[Dataset entries]
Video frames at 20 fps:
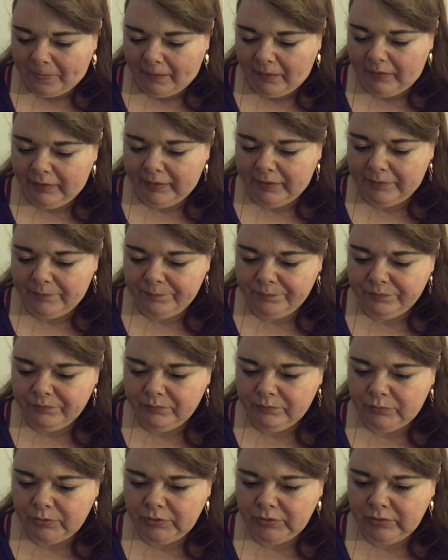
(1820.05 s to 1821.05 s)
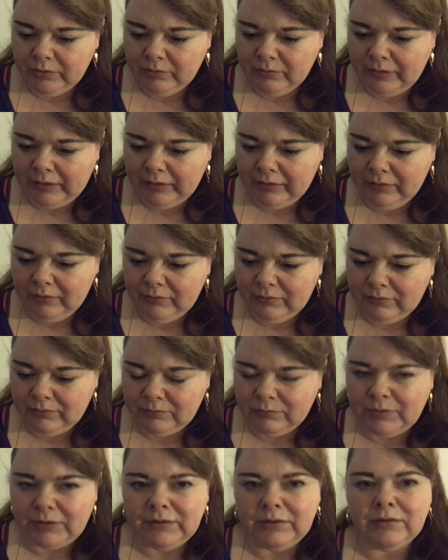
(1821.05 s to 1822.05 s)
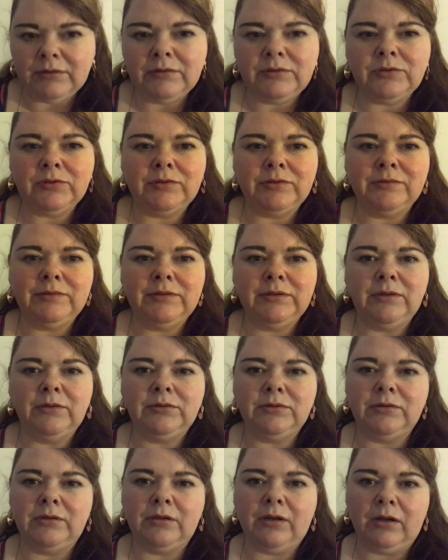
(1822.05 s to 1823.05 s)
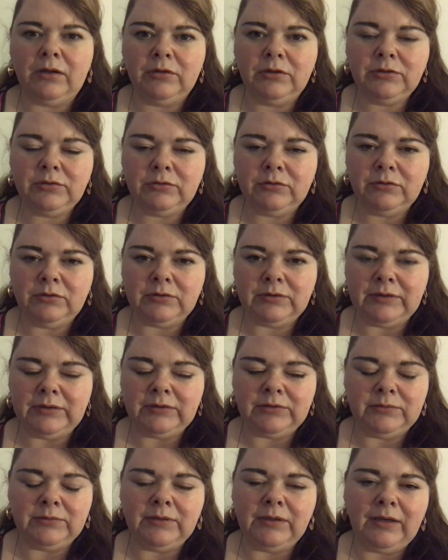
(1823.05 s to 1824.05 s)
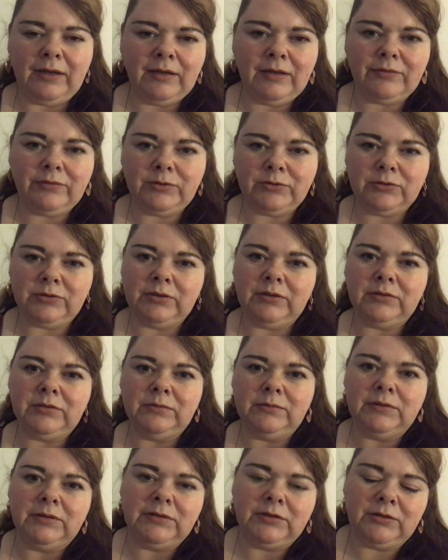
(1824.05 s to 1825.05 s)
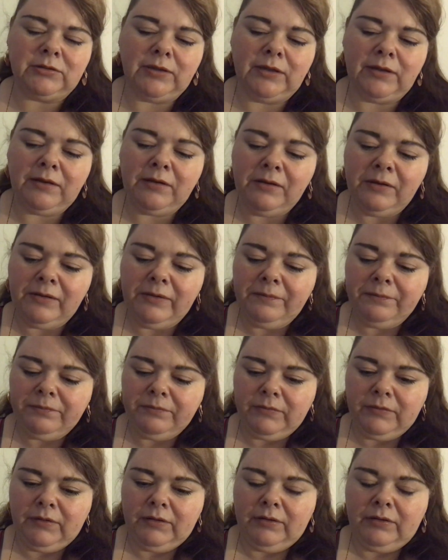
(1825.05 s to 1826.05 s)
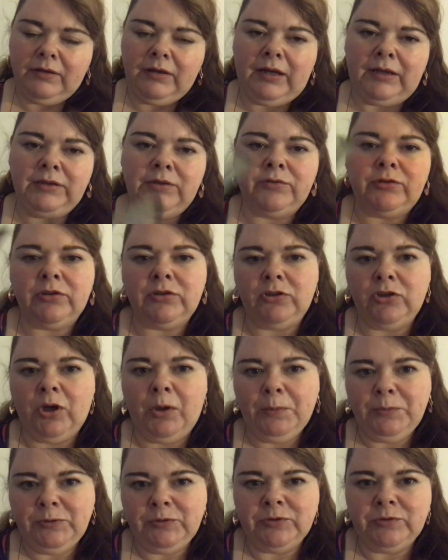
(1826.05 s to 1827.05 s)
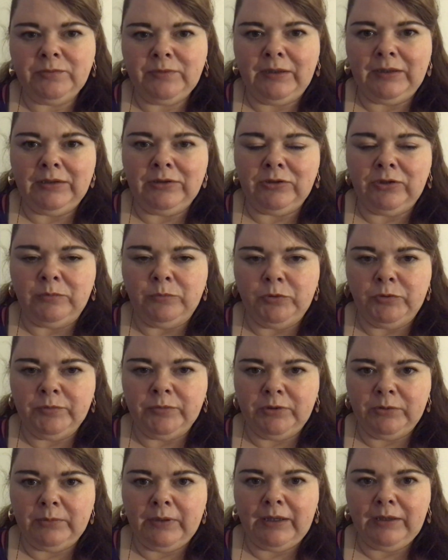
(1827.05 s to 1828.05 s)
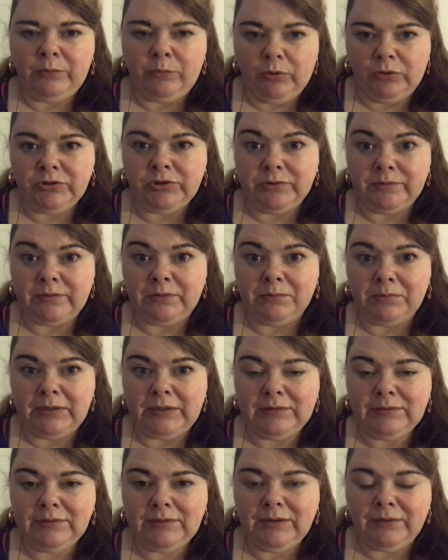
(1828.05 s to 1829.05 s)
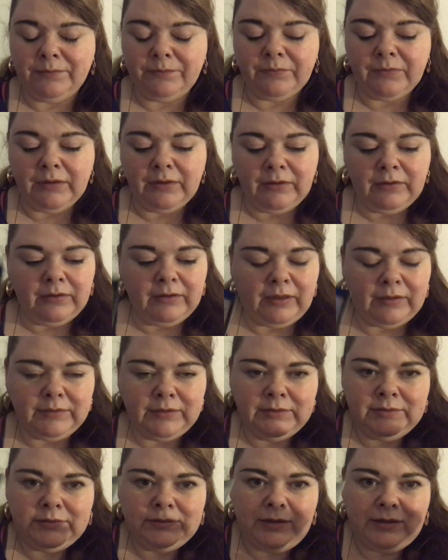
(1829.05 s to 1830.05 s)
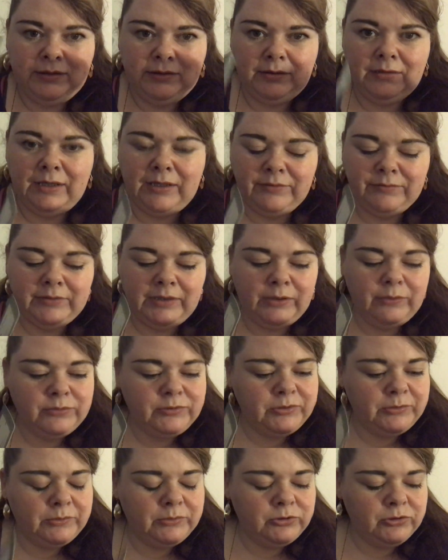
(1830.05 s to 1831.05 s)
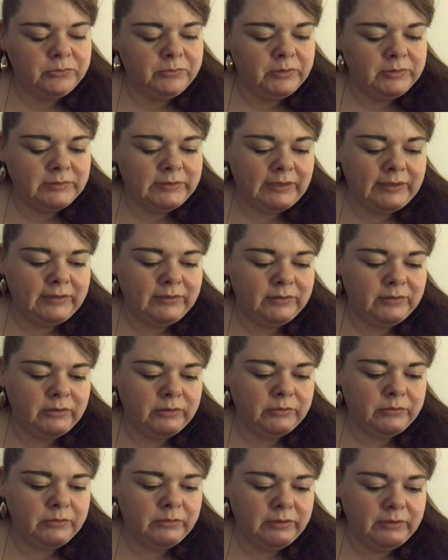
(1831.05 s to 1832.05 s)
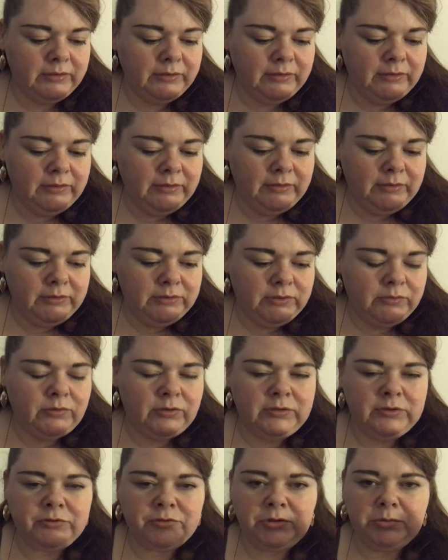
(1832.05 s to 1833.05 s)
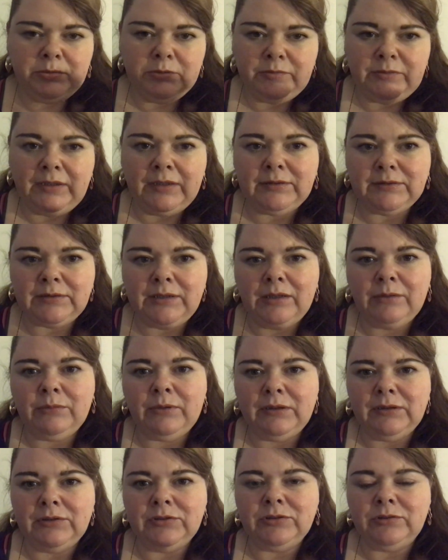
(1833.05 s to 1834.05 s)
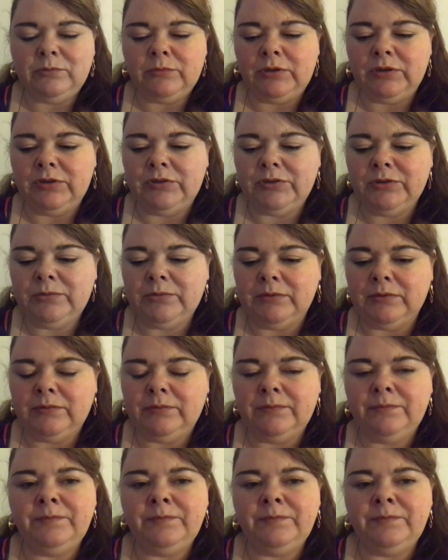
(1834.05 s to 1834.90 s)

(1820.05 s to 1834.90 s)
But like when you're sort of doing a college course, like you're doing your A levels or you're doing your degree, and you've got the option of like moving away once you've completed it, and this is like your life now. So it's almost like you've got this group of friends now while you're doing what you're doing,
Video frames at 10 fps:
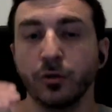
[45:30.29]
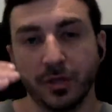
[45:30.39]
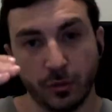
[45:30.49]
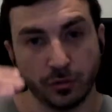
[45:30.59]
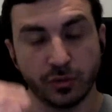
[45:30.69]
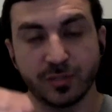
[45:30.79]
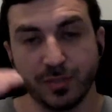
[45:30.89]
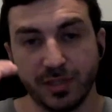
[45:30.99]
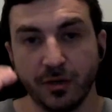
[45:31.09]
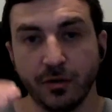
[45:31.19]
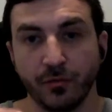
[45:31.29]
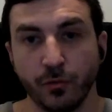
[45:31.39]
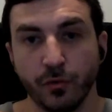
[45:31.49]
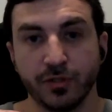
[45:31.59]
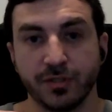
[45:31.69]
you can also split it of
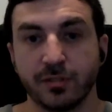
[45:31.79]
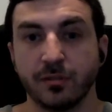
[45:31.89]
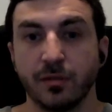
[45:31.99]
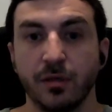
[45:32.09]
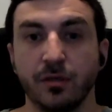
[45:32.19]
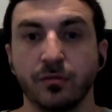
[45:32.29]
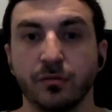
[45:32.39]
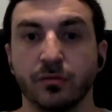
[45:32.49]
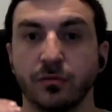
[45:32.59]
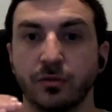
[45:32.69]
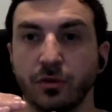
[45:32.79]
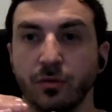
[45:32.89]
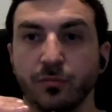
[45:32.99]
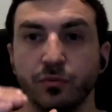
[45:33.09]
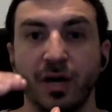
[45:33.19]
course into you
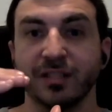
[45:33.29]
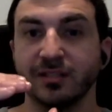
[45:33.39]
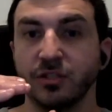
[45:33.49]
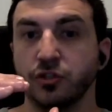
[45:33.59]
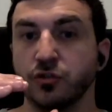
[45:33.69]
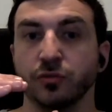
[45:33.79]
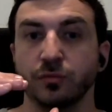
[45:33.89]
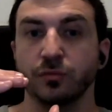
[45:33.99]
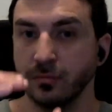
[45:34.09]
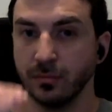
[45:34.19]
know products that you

# [Exercise description]
Take the entries above and set them down exactly, minus the pictures.

# [Answer to this exercise]
Video frames at 20 fps:
(1820.05 s to 1821.05 s)
(1821.05 s to 1822.05 s)
(1822.05 s to 1823.05 s)
(1823.05 s to 1824.05 s)
(1824.05 s to 1825.05 s)
(1825.05 s to 1826.05 s)
(1826.05 s to 1827.05 s)
(1827.05 s to 1828.05 s)
(1828.05 s to 1829.05 s)
(1829.05 s to 1830.05 s)
(1830.05 s to 1831.05 s)
(1831.05 s to 1832.05 s)
(1832.05 s to 1833.05 s)
(1833.05 s to 1834.05 s)
(1834.05 s to 1834.90 s)

(1820.05 s to 1834.90 s)
But like when you're sort of doing a college course, like you're doing your A levels or you're doing your degree, and you've got the option of like moving away once you've completed it, and this is like your life now. So it's almost like you've got this group of friends now while you're doing what you're doing,
Video frames at 10 fps:
[45:30.29]
[45:30.39]
[45:30.49]
[45:30.59]
[45:30.69]
[45:30.79]
[45:30.89]
[45:30.99]
[45:31.09]
[45:31.19]
[45:31.29]
[45:31.39]
[45:31.49]
[45:31.59]
[45:31.69]
you can also split it of
[45:31.79]
[45:31.89]
[45:31.99]
[45:32.09]
[45:32.19]
[45:32.29]
[45:32.39]
[45:32.49]
[45:32.59]
[45:32.69]
[45:32.79]
[45:32.89]
[45:32.99]
[45:33.09]
[45:33.19]
course into you
[45:33.29]
[45:33.39]
[45:33.49]
[45:33.59]
[45:33.69]
[45:33.79]
[45:33.89]
[45:33.99]
[45:34.09]
[45:34.19]
know products that you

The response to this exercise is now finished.